Slip vs. Relapse
Depending on who you ask, a “slip” and a “relapse” have several different meanings.
Many people who follow a strict program of recovery would say that a slip and a relapse are one in the same.
Many addiction professionals, however, make a distinction between the two and it all boils down to intention.
For those who distinguish between the two, a slip refers to an accidental intake of alcohol or drugs. For example, you are at a wedding and alcohol is being served but you are careful to drink a non-alcoholic beverage. In the midst of the festivities however, someone places their alcoholic drink next to yours and you inadvertently pick up the wrong glass and take a swig without checking. Now, if your intention was not to drink alcohol and you made an honest mistake, and as long as you don’t continue to drink out of the wrong glass, and go back for more, then you could call this a slip, or slip up, and not even have to change your sobriety date. (I have heard of some hardcore people in the program who would say otherwise, though.)
A slip can also be intentional but usually implies that it was a very short-lived period of use. Like a one time, or one day sort of thing.
Lastly, there are those who will say that “slip” is just another term for relapse.

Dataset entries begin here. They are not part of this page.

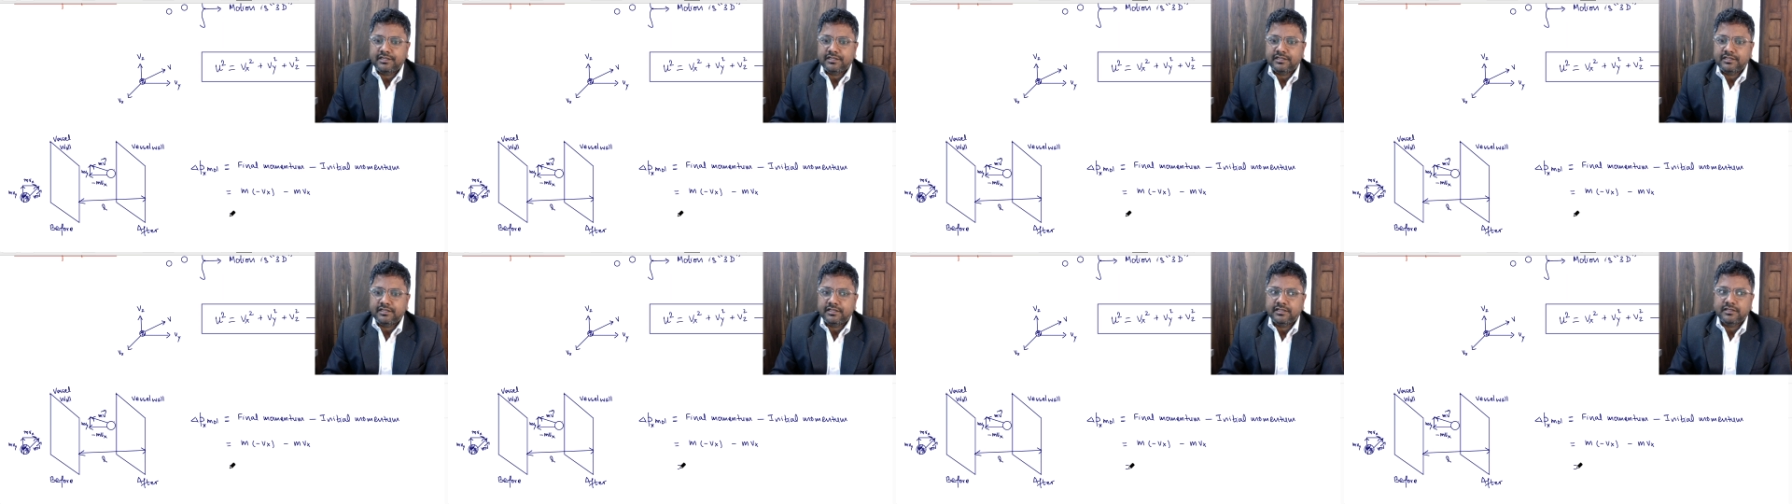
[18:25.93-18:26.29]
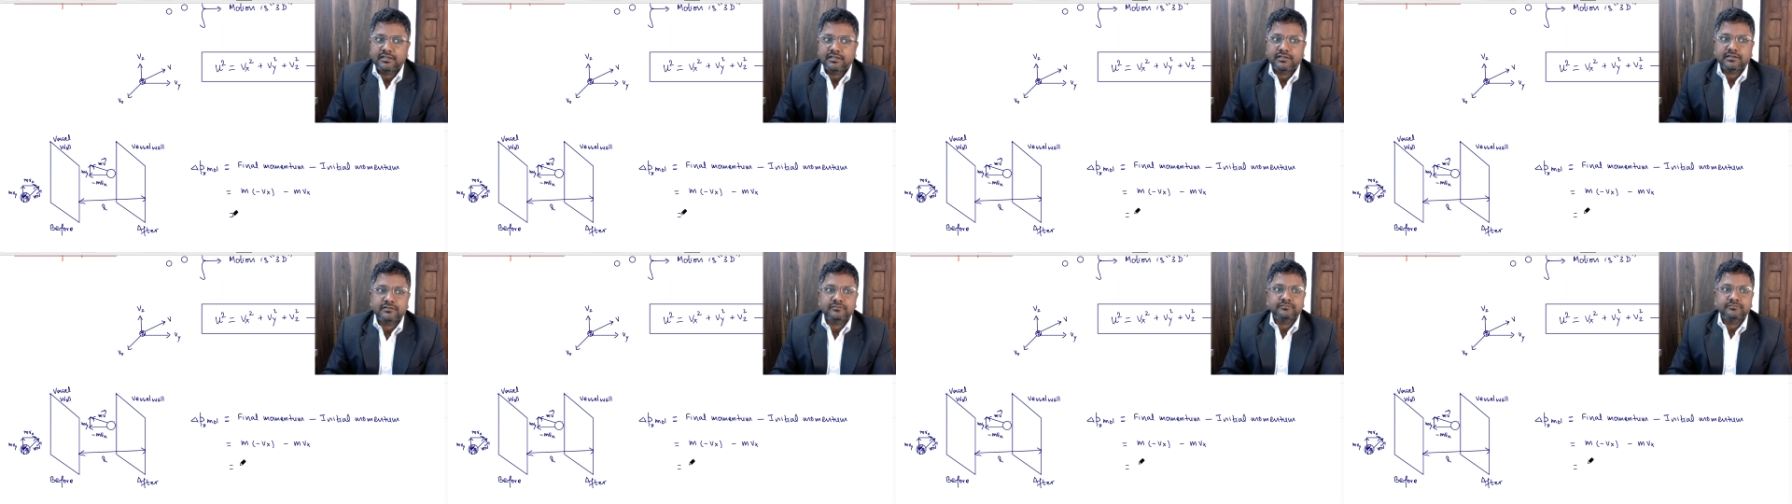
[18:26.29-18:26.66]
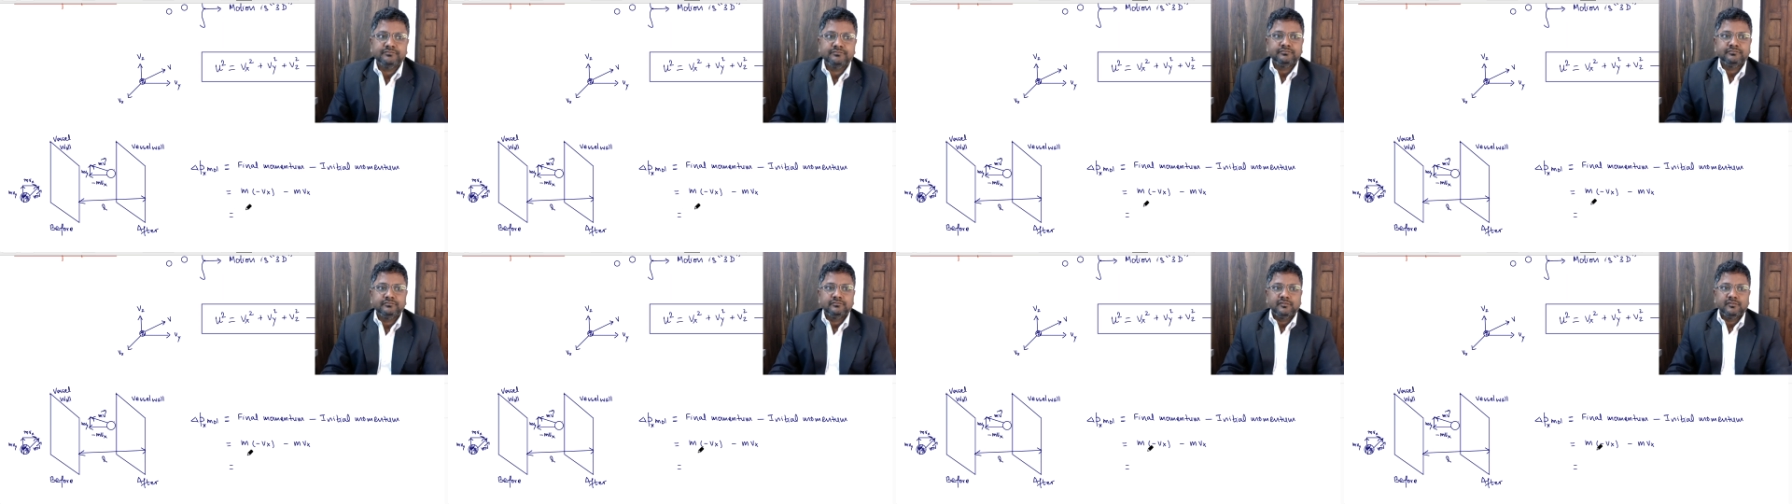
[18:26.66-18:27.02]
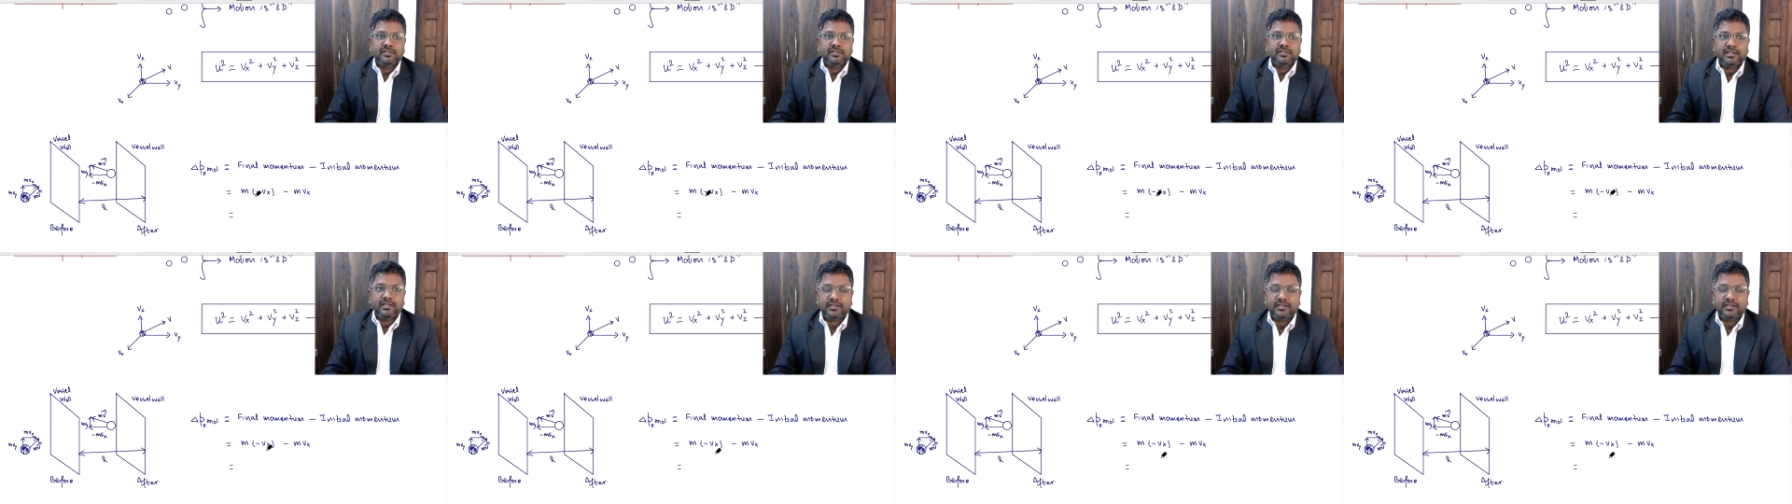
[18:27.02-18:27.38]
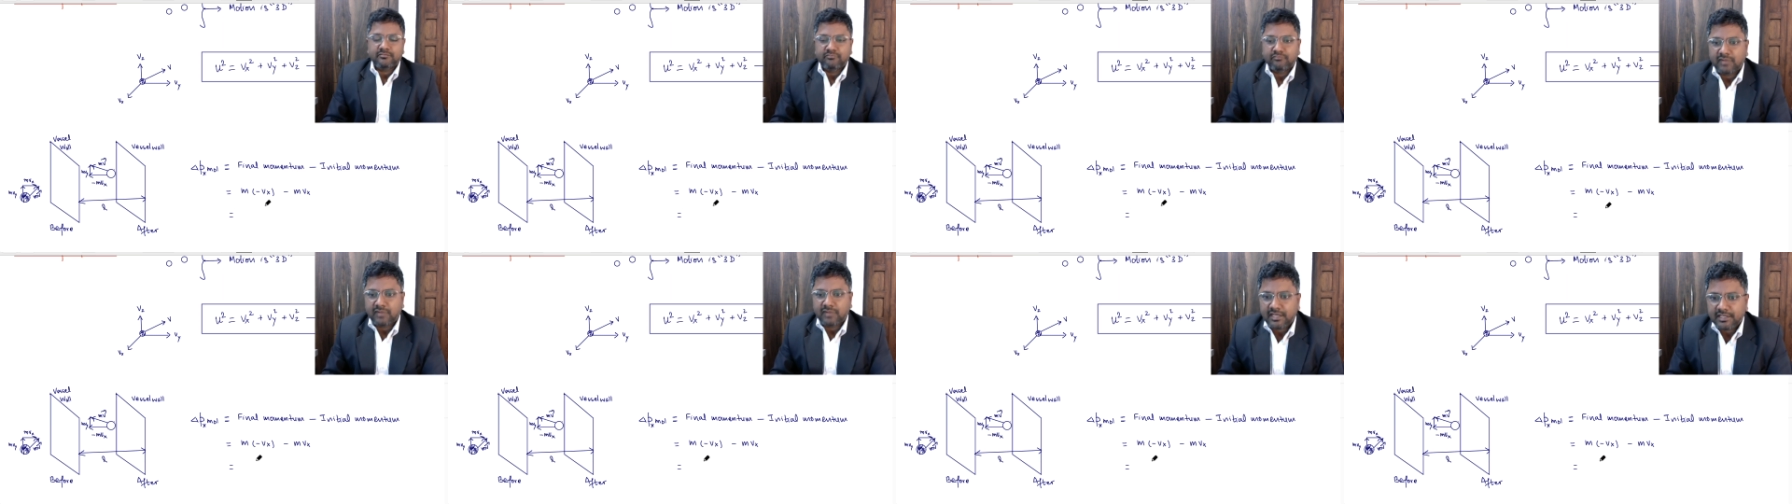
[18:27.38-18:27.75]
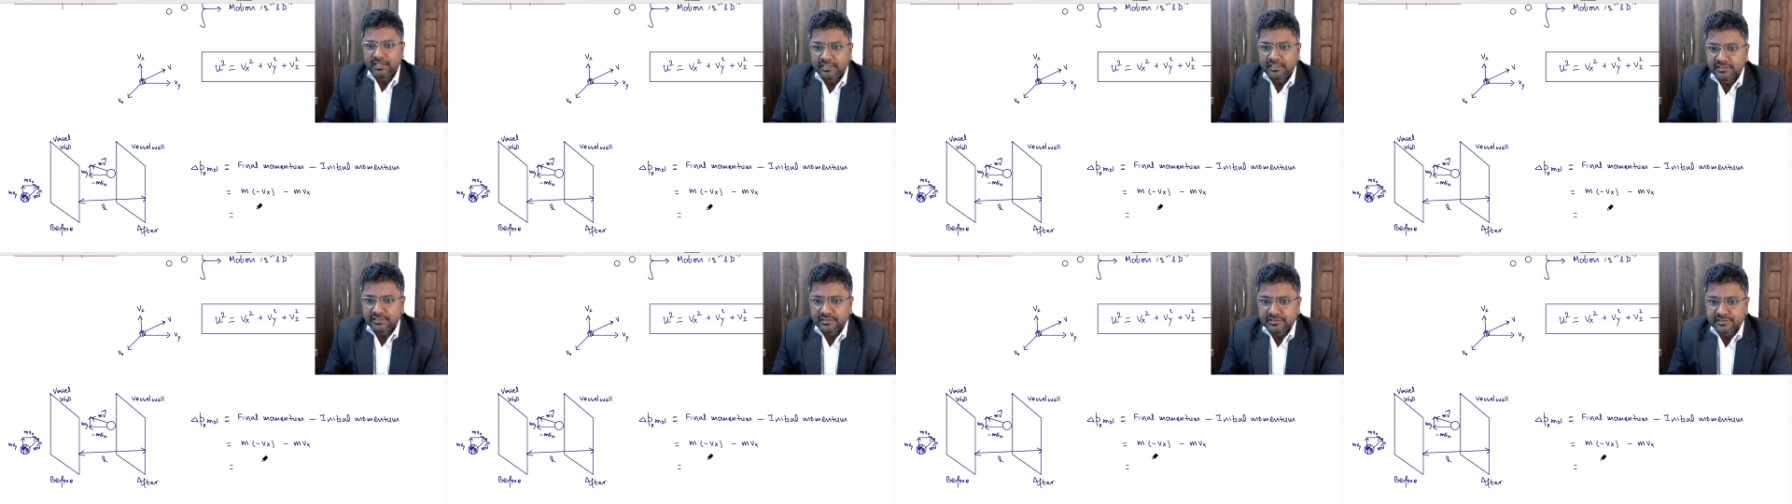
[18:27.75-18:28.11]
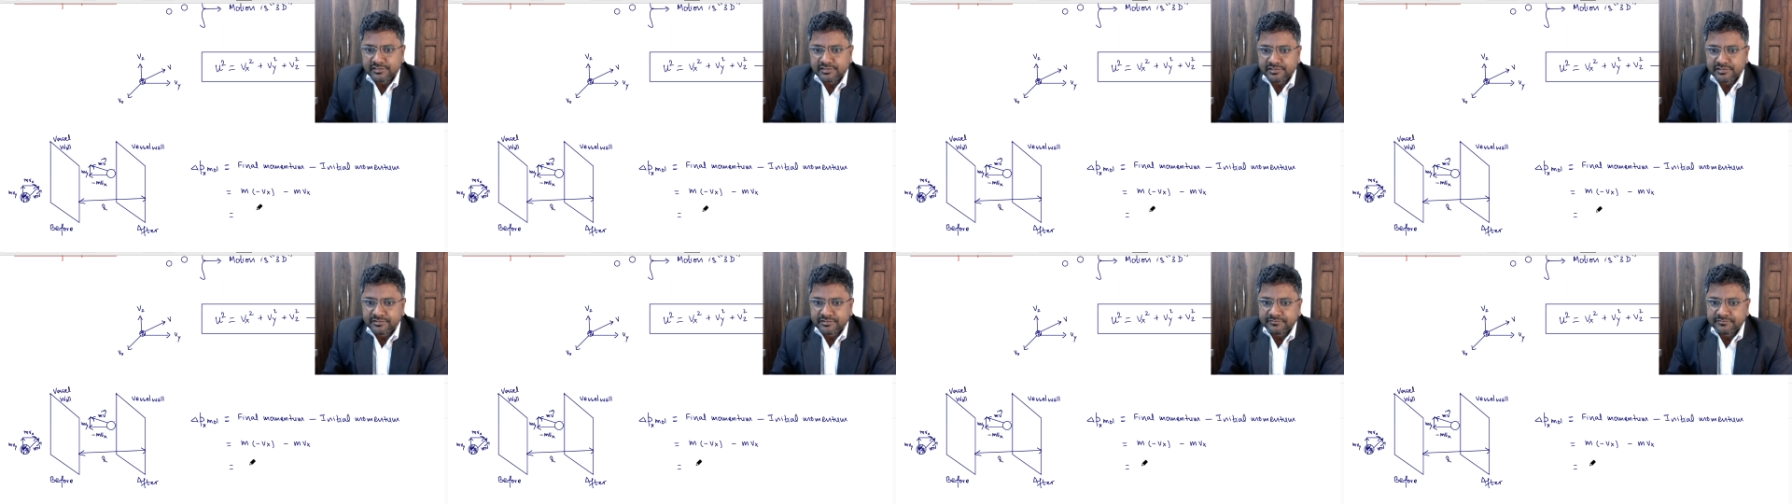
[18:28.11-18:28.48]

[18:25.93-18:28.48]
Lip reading: here, that minus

Some people may say they’ve had a slip in order to minimize the fact that they relapsed. It sounds less severe. For example, an alcoholic who begins drinking again but only on weekends might call these weekend binges slips, but, even if it is only a couple of days out of the week, it is the pattern of behavior – drinking behavior – that constitutes a relapse.
A relapse means you have made a conscious decision to abandon your sobriety and sober lifestyle to return to your old behaviors and thought processes. There is premeditation with a full-blown relapse. You actually obtain and consume alcohol or your drug of choice. You know the consequences, you have been in recovery but, you choose your addiction over everything you have been working toward in sobriety.
In this sense, a relapse is far more serious than a slip because it means you have returned to your former addiction. A relapse often starts off as a slip but then continues and gets progressively worse. A relapse can last anywhere from a few days to a few (or more) years. The longer the relapse, the more likely it is that the current attempt at sobriety has been completely abandoned.
It’s up to the person who slipped to decide whether they should change their clean date or date of sobriety. Those who take their sobriety seriously and choose to look at their slip as a close call to going back down a dangerous road will see the importance of being honest with themselves and others. This type of person will most likely decide that it is best to be humble about their clean date and reset it to reflect their most recent use of drugs and/or alcohol, however brief that moment of use may have been.